Так они и шли, не торопясь, бок о бок, пока не очутились возле домика Марка. На фоне перламутрового неба скользили три вытянутых облака, напоминавших галеры. На прощанье Тавера сказал:
— Обе девочки остались с моей женой смотреть телевизор. Фильм показывают. Это может затянуться до полуночи.
Сказано было яснее ясного. Теперь уже Марк нисколько не сомневался, что старик подозревал о его связи с одной из девушек. А в той атмосфере, которой окружила себя мадам, подозрение Таверы могло навлечь настоящую беду, по сравнению с которой вся эта история с обедами на кухне покажется сущим пустяком.
Небо на западе нависло и стало похоже на тускло поблескивающий залив, где, словно гигантская медуза, плавало солнце. Люсьенн, работавшая в бельевой на швейной машинке, почувствовала приближение грозы. В этот час Марк обычно поднимался в мастерскую мадемуазель, хозяйка поместья занималась с мадам Поли проверкой счетов, а Жермена находилась совсем рядом, в соседней комнате. Свет померк, и Люсьенн включила лампу. От природы очень деятельная, она упрекала себя за медлительность, на которую обрекал ее теперешний образ жизни. Транзистор, стоявший на стуле, вещал о волнениях и конфликтах, сотрясавших мир, но ничто не могло отвлечь ее мысли от Марка. Она знала, насколько он к ней привязан и как сильно желает ее. «Я не готова к этому!» — сказала она ему, хотя чувствовала не меньшее влечение. Конечно, она не могла не испытывать радостного волнения от сознания того, что ее заветная мечта исполнилась, она ощущала разительную перемену в своей жизни, заставившую ее преобразиться и душой, и телом, однако владевшее ею с недавних пор чувство, несмотря на всю свою глубину, ничуть не ослепляло ее.

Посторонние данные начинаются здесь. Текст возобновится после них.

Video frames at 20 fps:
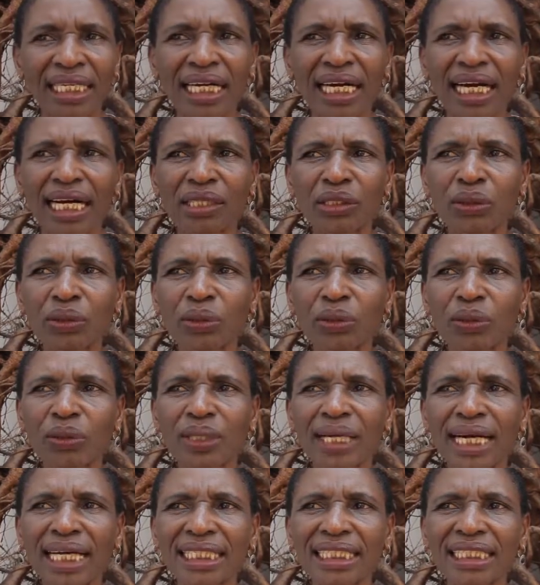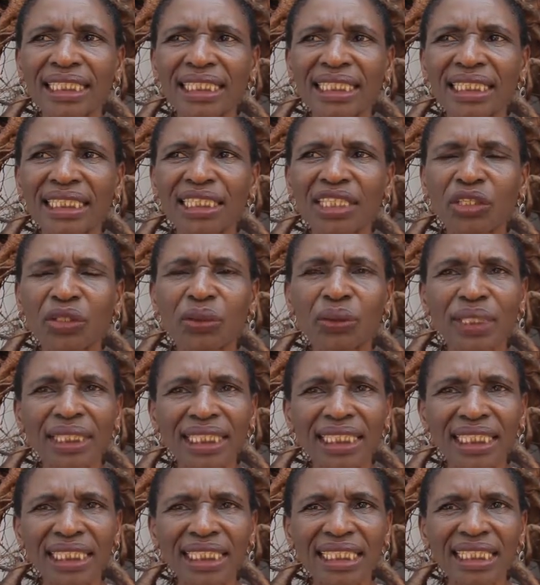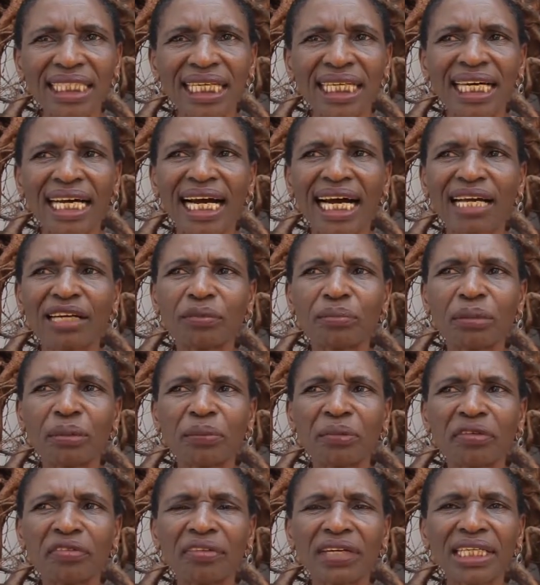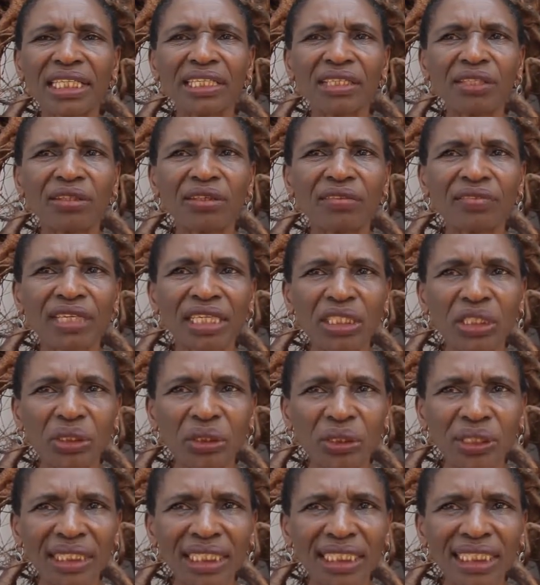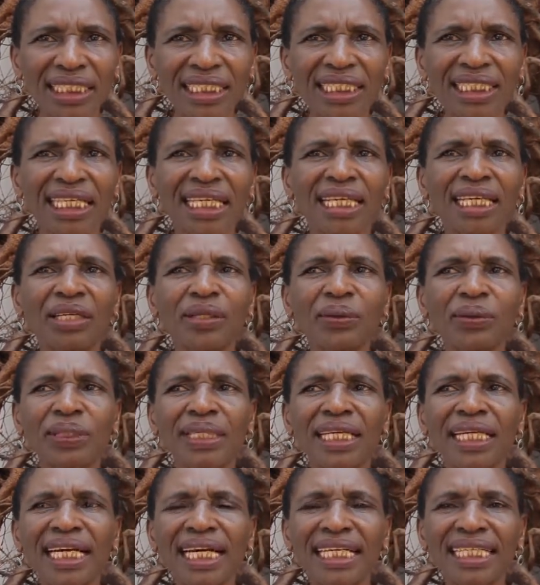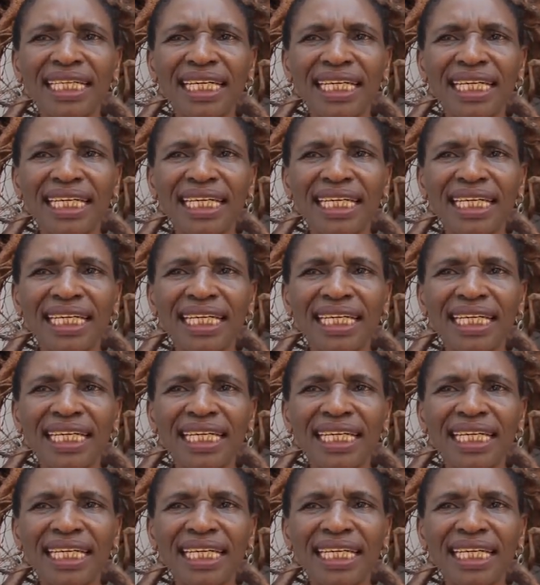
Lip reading: to look at insecurity and people fighting over resources, looking atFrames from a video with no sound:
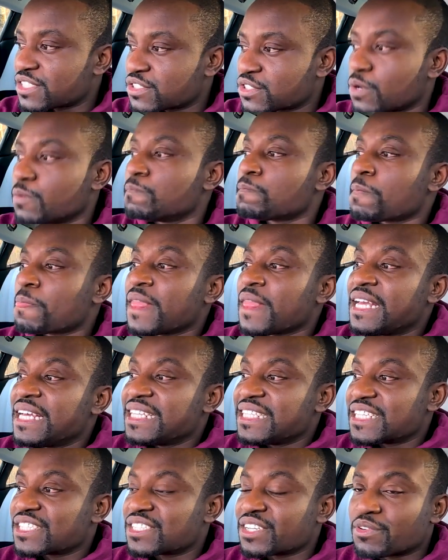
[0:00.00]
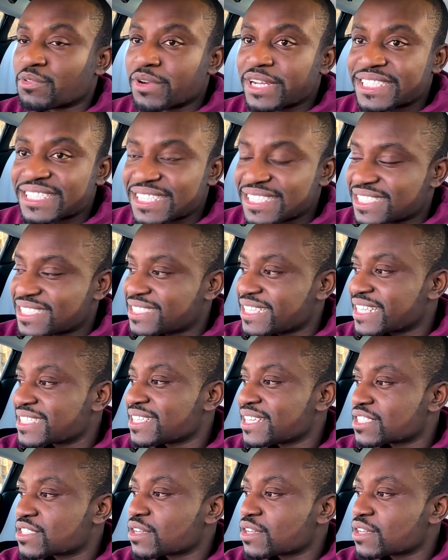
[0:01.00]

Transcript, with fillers: So it's a recent TeslaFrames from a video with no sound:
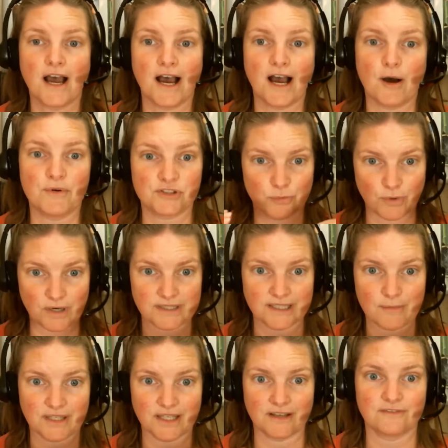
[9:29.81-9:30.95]
But it's a
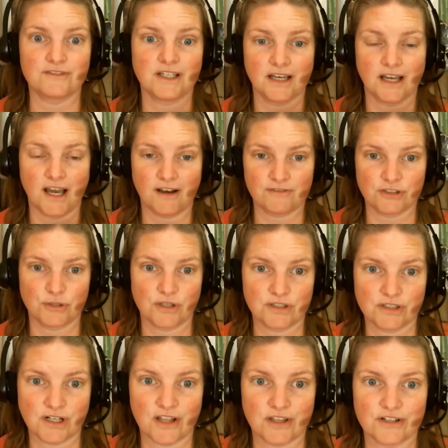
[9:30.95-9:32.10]
one-time gift of
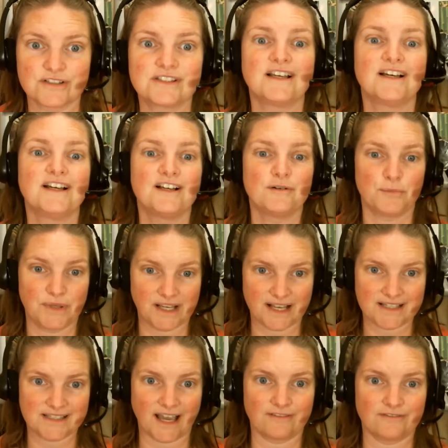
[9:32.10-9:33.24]
$200
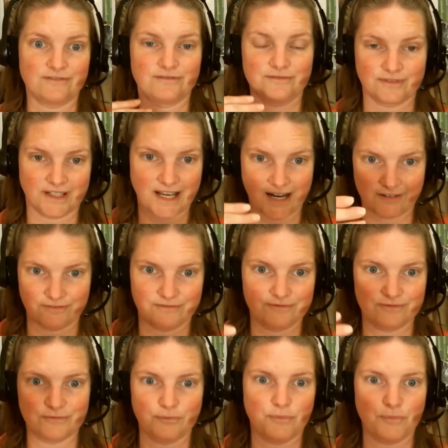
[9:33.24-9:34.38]
because I've kind of,
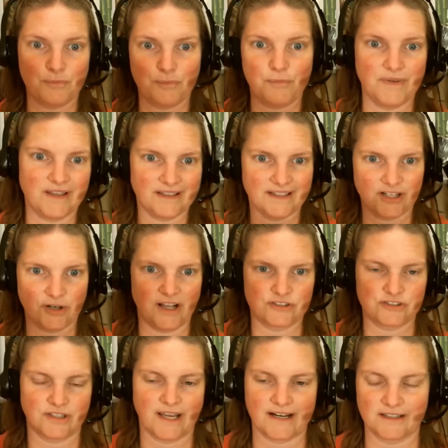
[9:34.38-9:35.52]
held
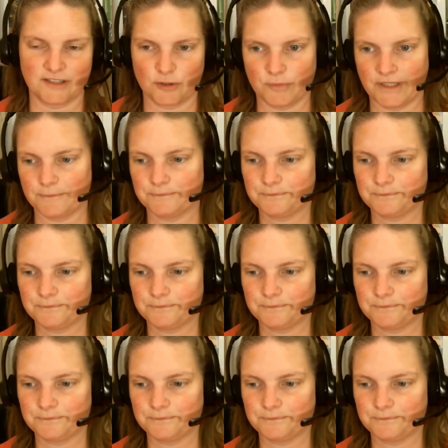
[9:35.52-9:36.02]
your hand a little bit.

Неопытность нисколько не мешала ей распознать колебания Марка, и хотя она не ставила под сомнение его искренность, порой улавливала в нем какую-то нерешительность, особенно в моменты, когда начинала расспрашивать его о прошлой жизни. Он почему-то долго обдумывал ответы, боялся сказать лишнее слово, становился замкнутым. В такие минуты она предпочла бы услышать от него любое признание, сдержанность лишь пугала ее.